The article is at the following link.

13 Secret functions of your cell phone


----------



## hairyhead (Oct 30, 2015)

Bollocks


----------



## MattMatt (May 19, 2012)

How would it keep your calls?


----------



## Enigmatic (Jul 16, 2021)

Who leaves messages any more?


----------



## TDSC60 (Dec 8, 2011)

I looked at the article. It says that you can listen to *recordings of the voice of the person making the call (not both sides of the conversation)* during the last 20 PHONE CALLS made from that phone.
It has secret #s for IPhones, then the same for Android phones. The last 20 calls is for Android phones only.

The iPhone stuff looks like how to retrieve a lot of engineering data used to troubleshoot a problem, plus how to block caller ID from that phone.

I agree that it sounds like BS and I don't understand why they would have a function like that, but, if true, I agree that it would be a useful tool to checkout any suspicions of cheating with an Android phone.

I have an iPhone so I would be interested for someone with an Android to check it out and see if it works.

*Edit! I tried some of the secret #s on my iPhone. They worked and displayed what was claimed.*


----------



## QuietRiot (Sep 10, 2020)

TDSC60 said:


> I looked at the article. It says that you can listen to *recordings of the voice of the person making the call (not both sides of the conversation)* during the last 20 PHONE CALLS made from that phone.
> It has secret #s for IPhones, then the same for Android phones.
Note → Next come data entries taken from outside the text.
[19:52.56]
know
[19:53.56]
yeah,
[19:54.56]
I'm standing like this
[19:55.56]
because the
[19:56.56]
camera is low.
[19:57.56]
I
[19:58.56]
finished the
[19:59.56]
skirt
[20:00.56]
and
The last 20 calls is for Android phones only.
> 
> The iPhone stuff looks like how to retrieve a lot of engineering data used to troubleshoot a problem, plus how to block caller ID from that phone.
> ...


I didn’t see anything nefarious for the iPhone shortcuts… if that Android one is true that would be a very strange function to have. I’d check but I don’t have an Android.
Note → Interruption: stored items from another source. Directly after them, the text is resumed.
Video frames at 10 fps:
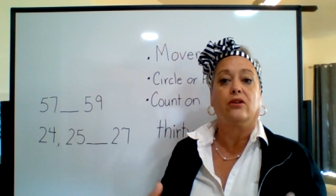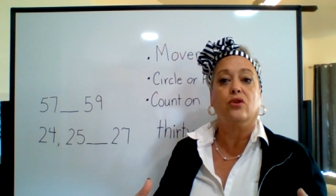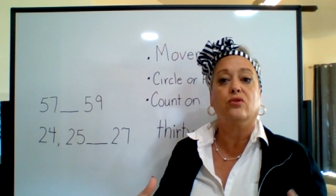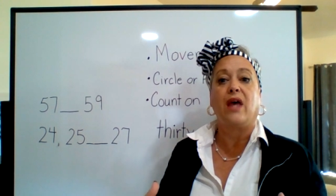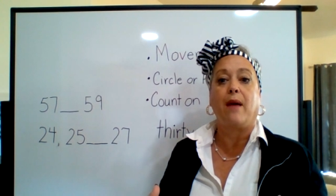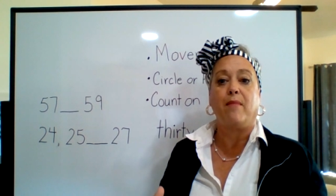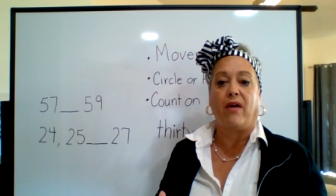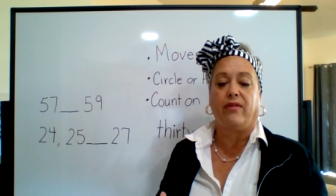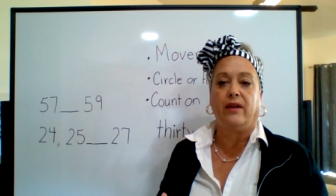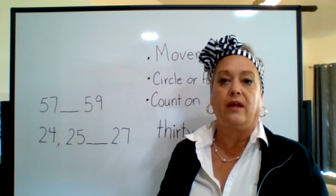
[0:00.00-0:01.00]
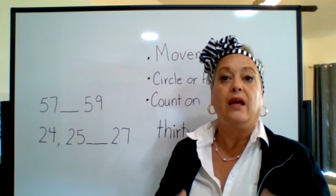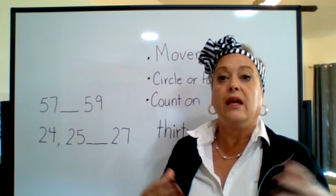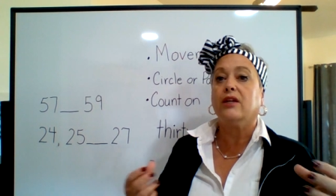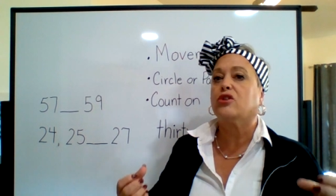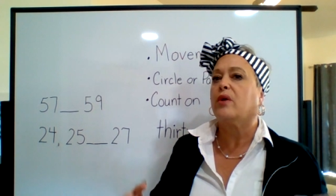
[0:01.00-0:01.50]
use that method?
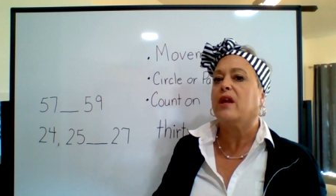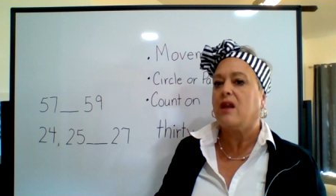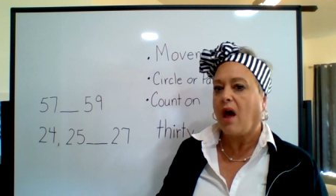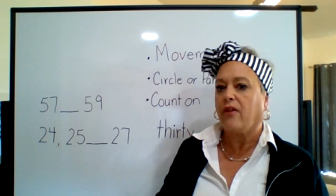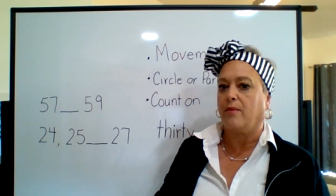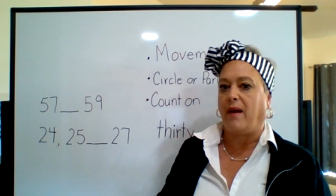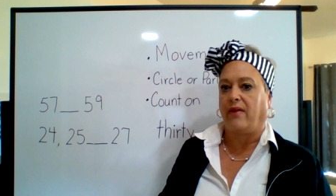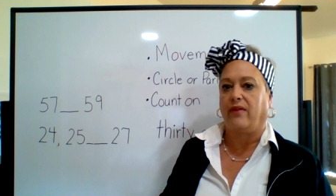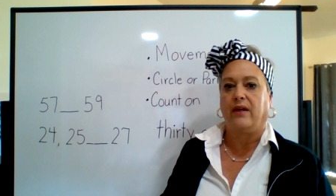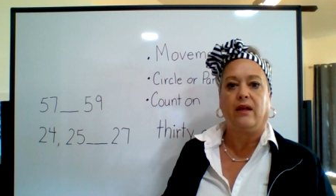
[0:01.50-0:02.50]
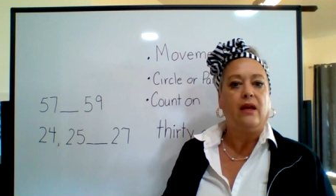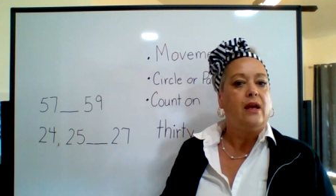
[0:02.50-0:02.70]
Is there another method?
Looks like one of the three people that responded at the bottom said the voice playback doesn’t work.


----------



## EleGirl (Dec 3, 2011)

If this code is accurate, it means that a cell phone records and stores your phone calls. This is not good.


----------



## Young at Heart (Jan 6, 2015)

EleGirl said:


> If this code is accurate, it means that a cell phone records and stores your phone calls. This is not good.


IF it is True, then it only records what the person holding the phone says in the outgoing portion of the call. Half the converstation can still tell one a lot. Still if you have a cheating spouse hearing what they are saying would probably be more than enough.


----------



## jlg07 (Feb 24, 2017)

None of these worked on my andriod phone (I get Verizon wireless was unable to complete your call) (didn't try the "hide your phone number")


----------



## MattMatt (May 19, 2012)

8351 is to access voice dial logging mode, so probably doesn't play back calls


----------



## SpinyNorman (Jan 24, 2018)

EleGirl said:


> If this code is accurate, it means that a cell phone records and stores your phone calls. This is not good.


It's possible the recording is stored on a server, though in terms of privacy concerns it doesn't seem to make much difference.


----------